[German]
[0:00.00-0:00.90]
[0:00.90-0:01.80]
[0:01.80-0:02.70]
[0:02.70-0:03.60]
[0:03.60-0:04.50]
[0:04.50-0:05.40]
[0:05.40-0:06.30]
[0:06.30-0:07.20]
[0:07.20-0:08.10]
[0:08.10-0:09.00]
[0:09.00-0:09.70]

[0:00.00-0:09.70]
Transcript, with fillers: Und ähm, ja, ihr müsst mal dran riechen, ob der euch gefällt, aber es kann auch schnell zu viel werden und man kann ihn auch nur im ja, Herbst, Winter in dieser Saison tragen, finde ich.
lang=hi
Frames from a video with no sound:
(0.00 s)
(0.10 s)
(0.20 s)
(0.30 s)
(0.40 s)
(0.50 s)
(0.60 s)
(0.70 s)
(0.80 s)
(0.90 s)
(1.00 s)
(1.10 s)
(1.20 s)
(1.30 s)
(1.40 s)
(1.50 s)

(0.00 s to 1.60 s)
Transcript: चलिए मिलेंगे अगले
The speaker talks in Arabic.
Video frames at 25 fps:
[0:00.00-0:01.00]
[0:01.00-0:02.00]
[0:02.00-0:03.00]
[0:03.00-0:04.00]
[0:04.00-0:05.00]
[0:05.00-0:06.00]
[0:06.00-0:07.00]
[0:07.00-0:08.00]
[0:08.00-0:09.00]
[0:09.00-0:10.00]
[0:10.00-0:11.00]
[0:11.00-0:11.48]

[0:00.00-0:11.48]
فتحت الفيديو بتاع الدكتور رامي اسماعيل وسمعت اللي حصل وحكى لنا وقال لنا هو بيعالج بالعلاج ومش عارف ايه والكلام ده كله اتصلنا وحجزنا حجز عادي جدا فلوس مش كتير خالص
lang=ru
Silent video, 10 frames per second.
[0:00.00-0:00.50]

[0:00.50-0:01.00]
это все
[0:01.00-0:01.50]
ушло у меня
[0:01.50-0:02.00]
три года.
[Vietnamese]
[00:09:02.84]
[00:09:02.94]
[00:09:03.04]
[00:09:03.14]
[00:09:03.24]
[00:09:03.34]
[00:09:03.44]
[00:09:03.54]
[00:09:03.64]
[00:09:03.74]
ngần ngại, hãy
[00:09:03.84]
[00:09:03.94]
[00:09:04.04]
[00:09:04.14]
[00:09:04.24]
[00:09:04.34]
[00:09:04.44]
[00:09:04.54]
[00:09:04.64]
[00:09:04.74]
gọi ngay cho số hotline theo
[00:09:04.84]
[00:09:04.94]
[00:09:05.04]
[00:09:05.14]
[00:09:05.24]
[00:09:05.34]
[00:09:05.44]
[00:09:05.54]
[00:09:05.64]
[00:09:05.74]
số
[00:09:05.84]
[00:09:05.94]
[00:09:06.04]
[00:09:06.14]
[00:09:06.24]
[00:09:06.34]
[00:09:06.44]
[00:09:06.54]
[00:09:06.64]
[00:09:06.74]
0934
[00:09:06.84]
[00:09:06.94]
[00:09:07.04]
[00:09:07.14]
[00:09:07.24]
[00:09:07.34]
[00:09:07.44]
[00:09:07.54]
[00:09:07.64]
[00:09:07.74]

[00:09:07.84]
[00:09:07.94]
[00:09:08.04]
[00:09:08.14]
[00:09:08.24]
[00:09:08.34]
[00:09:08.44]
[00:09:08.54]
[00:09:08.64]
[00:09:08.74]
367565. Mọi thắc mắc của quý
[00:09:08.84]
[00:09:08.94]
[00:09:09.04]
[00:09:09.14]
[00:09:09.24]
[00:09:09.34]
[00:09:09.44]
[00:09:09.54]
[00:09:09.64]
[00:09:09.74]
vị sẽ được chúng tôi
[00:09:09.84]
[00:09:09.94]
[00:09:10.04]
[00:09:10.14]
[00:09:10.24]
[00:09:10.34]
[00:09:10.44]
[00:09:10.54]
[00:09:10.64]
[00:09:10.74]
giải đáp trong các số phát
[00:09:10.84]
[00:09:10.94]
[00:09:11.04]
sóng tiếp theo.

> [Your objective]:
The answer is all of the material, repeated exactly.

> [Result of the exercise]:
[German]
[0:00.00-0:00.90]
[0:00.90-0:01.80]
[0:01.80-0:02.70]
[0:02.70-0:03.60]
[0:03.60-0:04.50]
[0:04.50-0:05.40]
[0:05.40-0:06.30]
[0:06.30-0:07.20]
[0:07.20-0:08.10]
[0:08.10-0:09.00]
[0:09.00-0:09.70]

[0:00.00-0:09.70]
Transcript, with fillers: Und ähm, ja, ihr müsst mal dran riechen, ob der euch gefällt, aber es kann auch schnell zu viel werden und man kann ihn auch nur im ja, Herbst, Winter in dieser Saison tragen, finde ich.
lang=hi
Frames from a video with no sound:
(0.00 s)
(0.10 s)
(0.20 s)
(0.30 s)
(0.40 s)
(0.50 s)
(0.60 s)
(0.70 s)
(0.80 s)
(0.90 s)
(1.00 s)
(1.10 s)
(1.20 s)
(1.30 s)
(1.40 s)
(1.50 s)

(0.00 s to 1.60 s)
Transcript: चलिए मिलेंगे अगले
The speaker talks in Arabic.
Video frames at 25 fps:
[0:00.00-0:01.00]
[0:01.00-0:02.00]
[0:02.00-0:03.00]
[0:03.00-0:04.00]
[0:04.00-0:05.00]
[0:05.00-0:06.00]
[0:06.00-0:07.00]
[0:07.00-0:08.00]
[0:08.00-0:09.00]
[0:09.00-0:10.00]
[0:10.00-0:11.00]
[0:11.00-0:11.48]

[0:00.00-0:11.48]
فتحت الفيديو بتاع الدكتور رامي اسماعيل وسمعت اللي حصل وحكى لنا وقال لنا هو بيعالج بالعلاج ومش عارف ايه والكلام ده كله اتصلنا وحجزنا حجز عادي جدا فلوس مش كتير خالص
lang=ru
Silent video, 10 frames per second.
[0:00.00-0:00.50]

[0:00.50-0:01.00]
это все
[0:01.00-0:01.50]
ушло у меня
[0:01.50-0:02.00]
три года.
[Vietnamese]
[00:09:02.84]
[00:09:02.94]
[00:09:03.04]
[00:09:03.14]
[00:09:03.24]
[00:09:03.34]
[00:09:03.44]
[00:09:03.54]
[00:09:03.64]
[00:09:03.74]
ngần ngại, hãy
[00:09:03.84]
[00:09:03.94]
[00:09:04.04]
[00:09:04.14]
[00:09:04.24]
[00:09:04.34]
[00:09:04.44]
[00:09:04.54]
[00:09:04.64]
[00:09:04.74]
gọi ngay cho số hotline theo
[00:09:04.84]
[00:09:04.94]
[00:09:05.04]
[00:09:05.14]
[00:09:05.24]
[00:09:05.34]
[00:09:05.44]
[00:09:05.54]
[00:09:05.64]
[00:09:05.74]
số
[00:09:05.84]
[00:09:05.94]
[00:09:06.04]
[00:09:06.14]
[00:09:06.24]
[00:09:06.34]
[00:09:06.44]
[00:09:06.54]
[00:09:06.64]
[00:09:06.74]
0934
[00:09:06.84]
[00:09:06.94]
[00:09:07.04]
[00:09:07.14]
[00:09:07.24]
[00:09:07.34]
[00:09:07.44]
[00:09:07.54]
[00:09:07.64]
[00:09:07.74]

[00:09:07.84]
[00:09:07.94]
[00:09:08.04]
[00:09:08.14]
[00:09:08.24]
[00:09:08.34]
[00:09:08.44]
[00:09:08.54]
[00:09:08.64]
[00:09:08.74]
367565. Mọi thắc mắc của quý
[00:09:08.84]
[00:09:08.94]
[00:09:09.04]
[00:09:09.14]
[00:09:09.24]
[00:09:09.34]
[00:09:09.44]
[00:09:09.54]
[00:09:09.64]
[00:09:09.74]
vị sẽ được chúng tôi
[00:09:09.84]
[00:09:09.94]
[00:09:10.04]
[00:09:10.14]
[00:09:10.24]
[00:09:10.34]
[00:09:10.44]
[00:09:10.54]
[00:09:10.64]
[00:09:10.74]
giải đáp trong các số phát
[00:09:10.84]
[00:09:10.94]
[00:09:11.04]
sóng tiếp theo.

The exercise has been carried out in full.